WHAT TO PRODUCE
Please return each of the entries exactly, minus their pictures.

AVAILABLE DATA
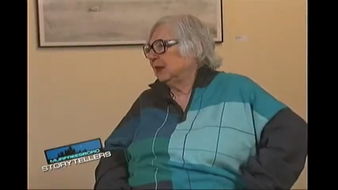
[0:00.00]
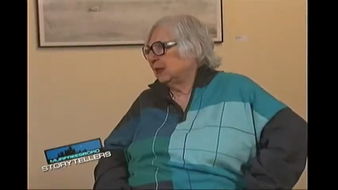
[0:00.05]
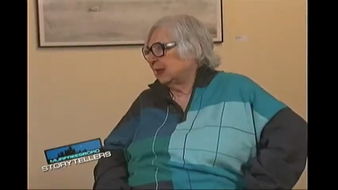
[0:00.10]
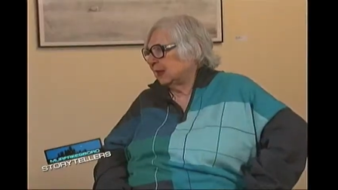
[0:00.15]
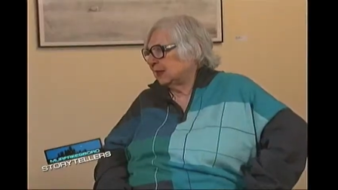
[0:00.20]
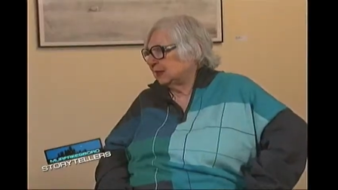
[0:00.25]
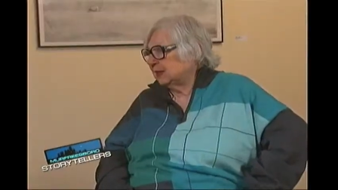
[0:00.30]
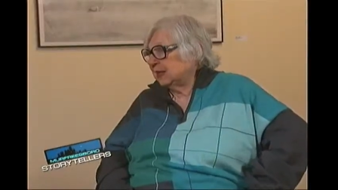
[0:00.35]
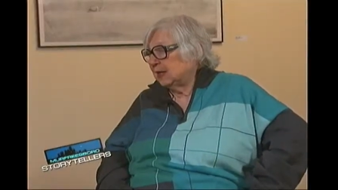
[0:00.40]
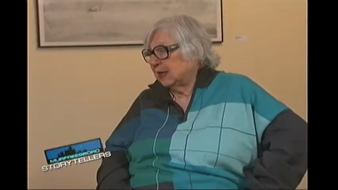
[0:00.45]

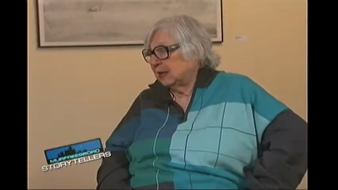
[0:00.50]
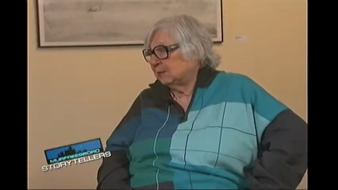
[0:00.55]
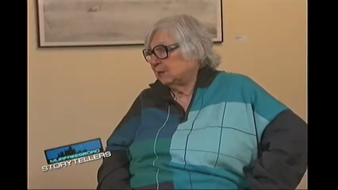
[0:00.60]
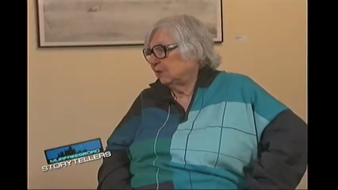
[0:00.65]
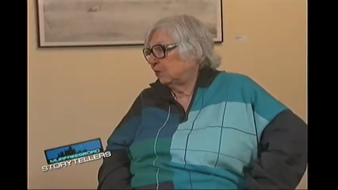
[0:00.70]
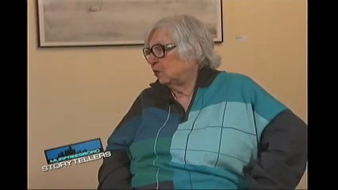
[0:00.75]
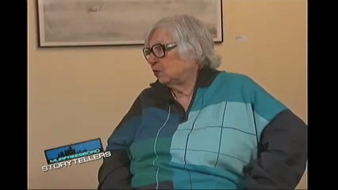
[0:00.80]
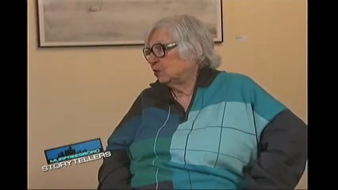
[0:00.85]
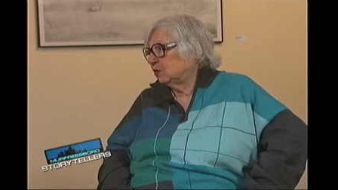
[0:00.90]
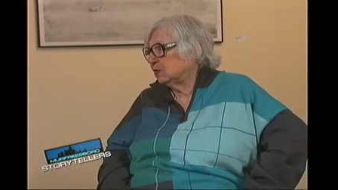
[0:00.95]
like I said, I got my
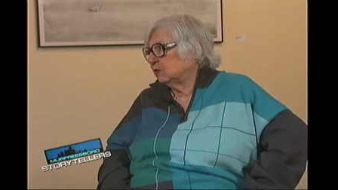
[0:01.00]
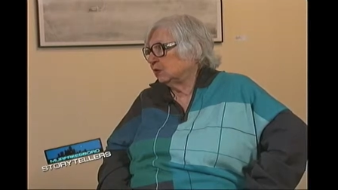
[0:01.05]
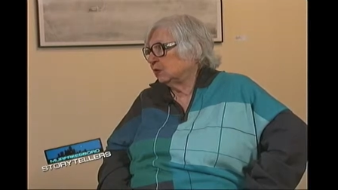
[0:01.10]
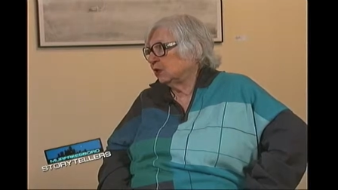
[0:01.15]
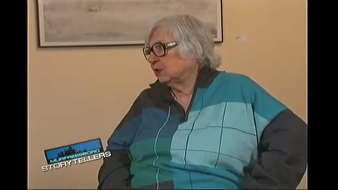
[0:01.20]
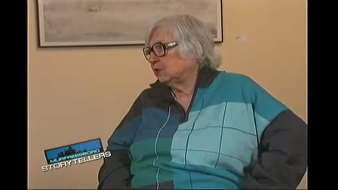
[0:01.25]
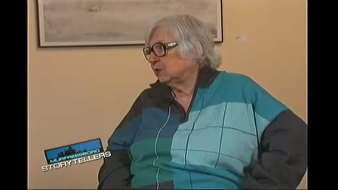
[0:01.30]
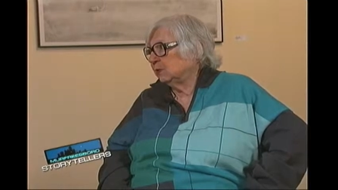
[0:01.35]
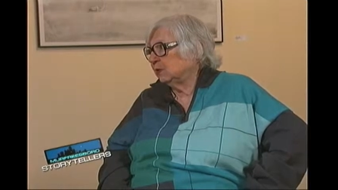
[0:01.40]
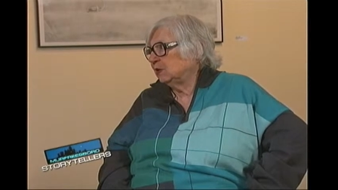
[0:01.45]
voice from
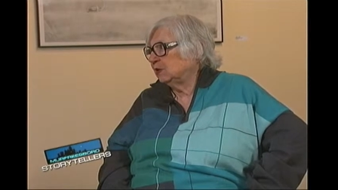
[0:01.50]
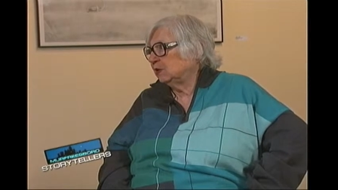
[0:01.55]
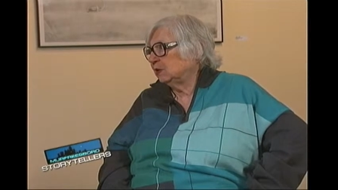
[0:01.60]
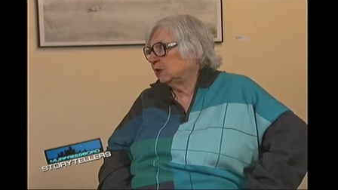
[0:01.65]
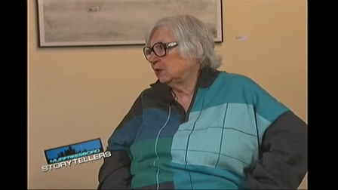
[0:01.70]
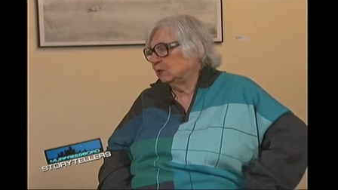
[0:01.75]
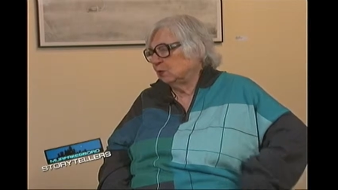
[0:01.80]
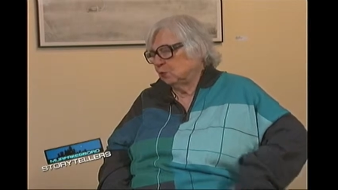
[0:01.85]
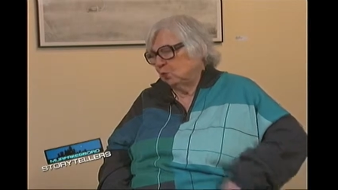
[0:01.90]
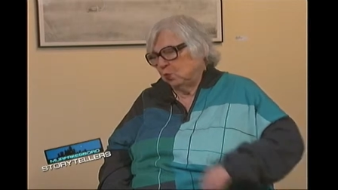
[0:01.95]
country
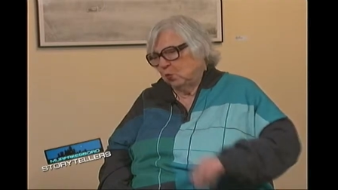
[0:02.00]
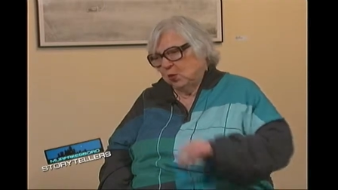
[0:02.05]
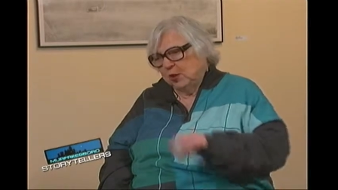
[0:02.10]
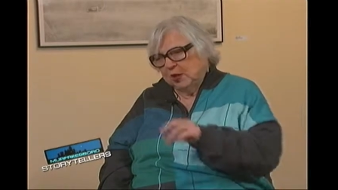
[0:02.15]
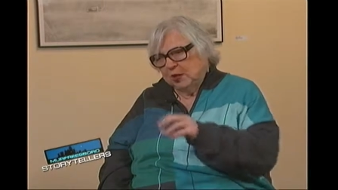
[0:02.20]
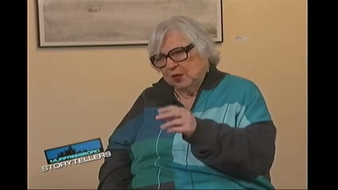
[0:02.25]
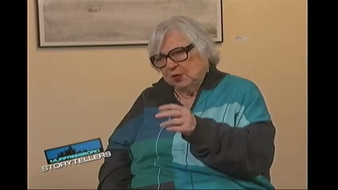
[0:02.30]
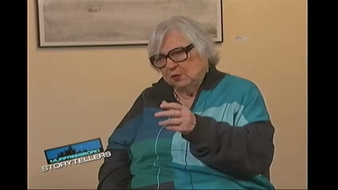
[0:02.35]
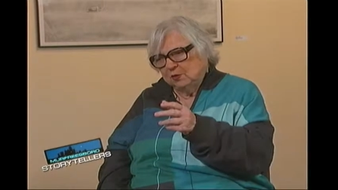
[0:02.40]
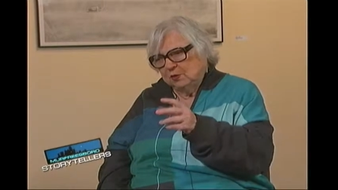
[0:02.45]
music. The
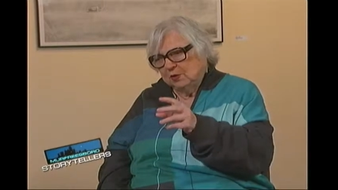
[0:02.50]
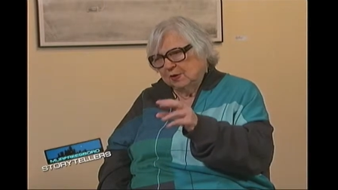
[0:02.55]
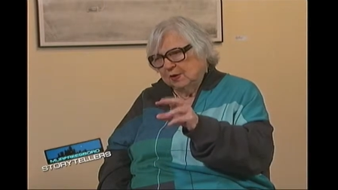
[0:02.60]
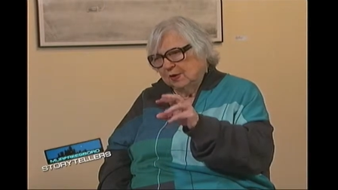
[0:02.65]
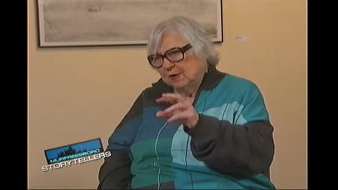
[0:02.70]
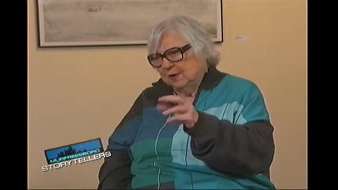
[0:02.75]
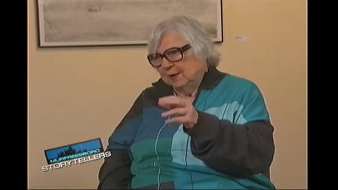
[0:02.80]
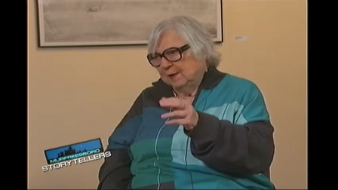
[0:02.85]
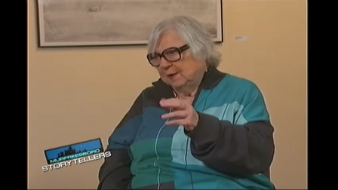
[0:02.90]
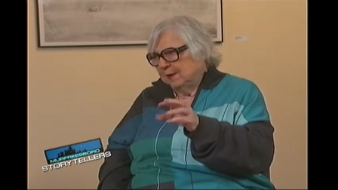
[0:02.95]
way you could,
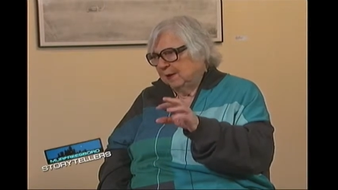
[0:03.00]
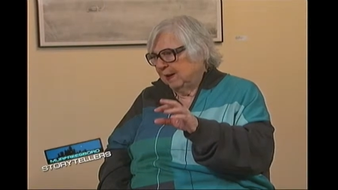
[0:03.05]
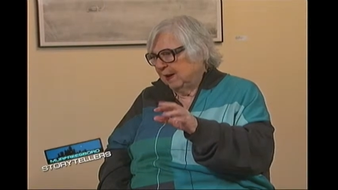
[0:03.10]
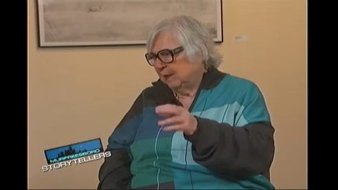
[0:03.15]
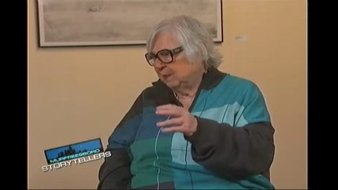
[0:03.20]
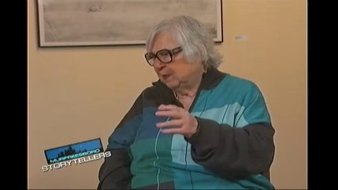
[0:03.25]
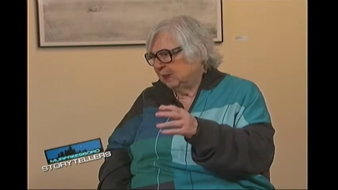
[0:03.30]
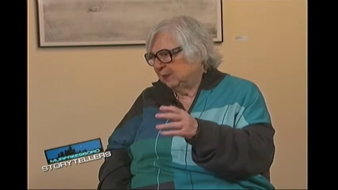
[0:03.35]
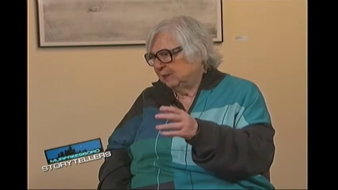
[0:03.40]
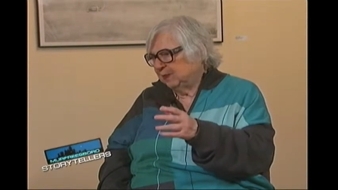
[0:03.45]

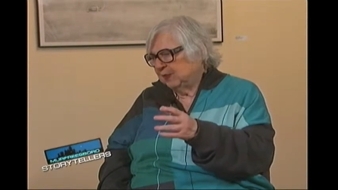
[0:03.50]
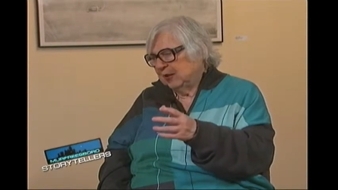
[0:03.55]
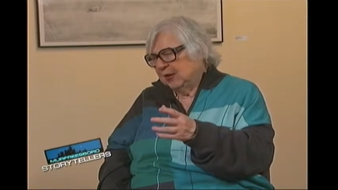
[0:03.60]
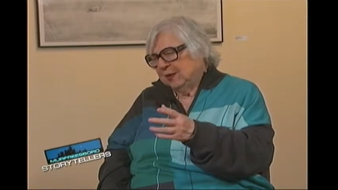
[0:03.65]
I mean,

WRITTEN SOLUTION
[0:00.00]
[0:00.05]
[0:00.10]
[0:00.15]
[0:00.20]
[0:00.25]
[0:00.30]
[0:00.35]
[0:00.40]
[0:00.45]

[0:00.50]
[0:00.55]
[0:00.60]
[0:00.65]
[0:00.70]
[0:00.75]
[0:00.80]
[0:00.85]
[0:00.90]
[0:00.95]
like I said, I got my
[0:01.00]
[0:01.05]
[0:01.10]
[0:01.15]
[0:01.20]
[0:01.25]
[0:01.30]
[0:01.35]
[0:01.40]
[0:01.45]
voice from
[0:01.50]
[0:01.55]
[0:01.60]
[0:01.65]
[0:01.70]
[0:01.75]
[0:01.80]
[0:01.85]
[0:01.90]
[0:01.95]
country
[0:02.00]
[0:02.05]
[0:02.10]
[0:02.15]
[0:02.20]
[0:02.25]
[0:02.30]
[0:02.35]
[0:02.40]
[0:02.45]
music. The
[0:02.50]
[0:02.55]
[0:02.60]
[0:02.65]
[0:02.70]
[0:02.75]
[0:02.80]
[0:02.85]
[0:02.90]
[0:02.95]
way you could,
[0:03.00]
[0:03.05]
[0:03.10]
[0:03.15]
[0:03.20]
[0:03.25]
[0:03.30]
[0:03.35]
[0:03.40]
[0:03.45]

[0:03.50]
[0:03.55]
[0:03.60]
[0:03.65]
I mean,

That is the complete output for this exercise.